TASK DIRECTIONS
Could you copy exactly the lines from the one containing "[21:40.30-21:41.30]" through the last line of the records, leaving out every picture?

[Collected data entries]
--- START ---

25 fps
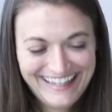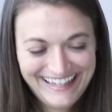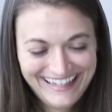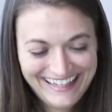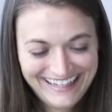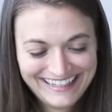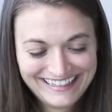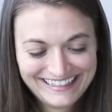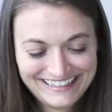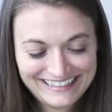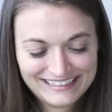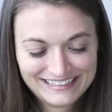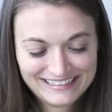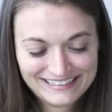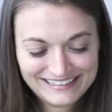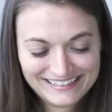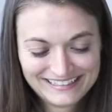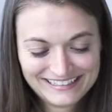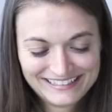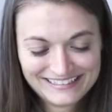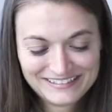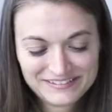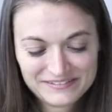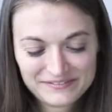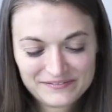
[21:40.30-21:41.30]
The old
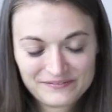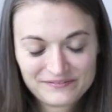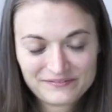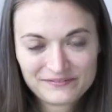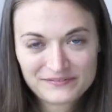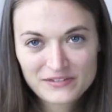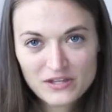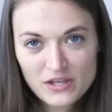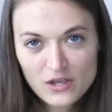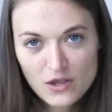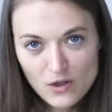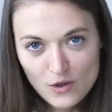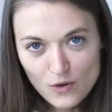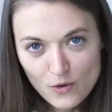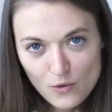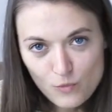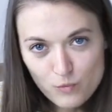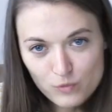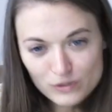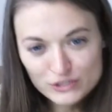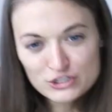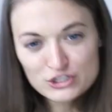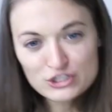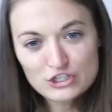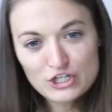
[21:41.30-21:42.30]
watercolor attack.
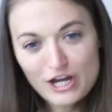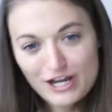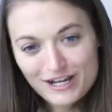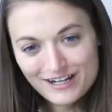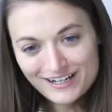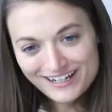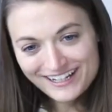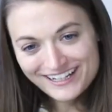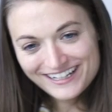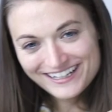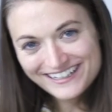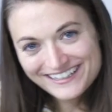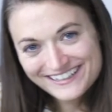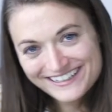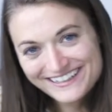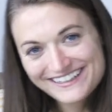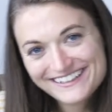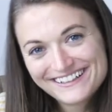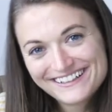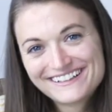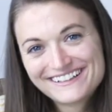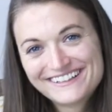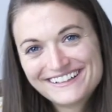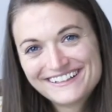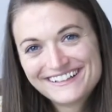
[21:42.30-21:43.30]
Whatcha? Very
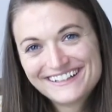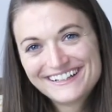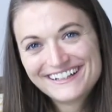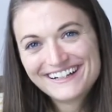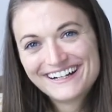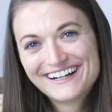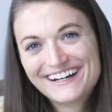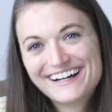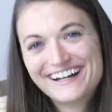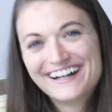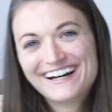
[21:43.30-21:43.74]
fearsome.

--- END ---

ANSWER TO THE EXERCISE
[21:40.30-21:41.30]
The old
[21:41.30-21:42.30]
watercolor attack.
[21:42.30-21:43.30]
Whatcha? Very
[21:43.30-21:43.74]
fearsome.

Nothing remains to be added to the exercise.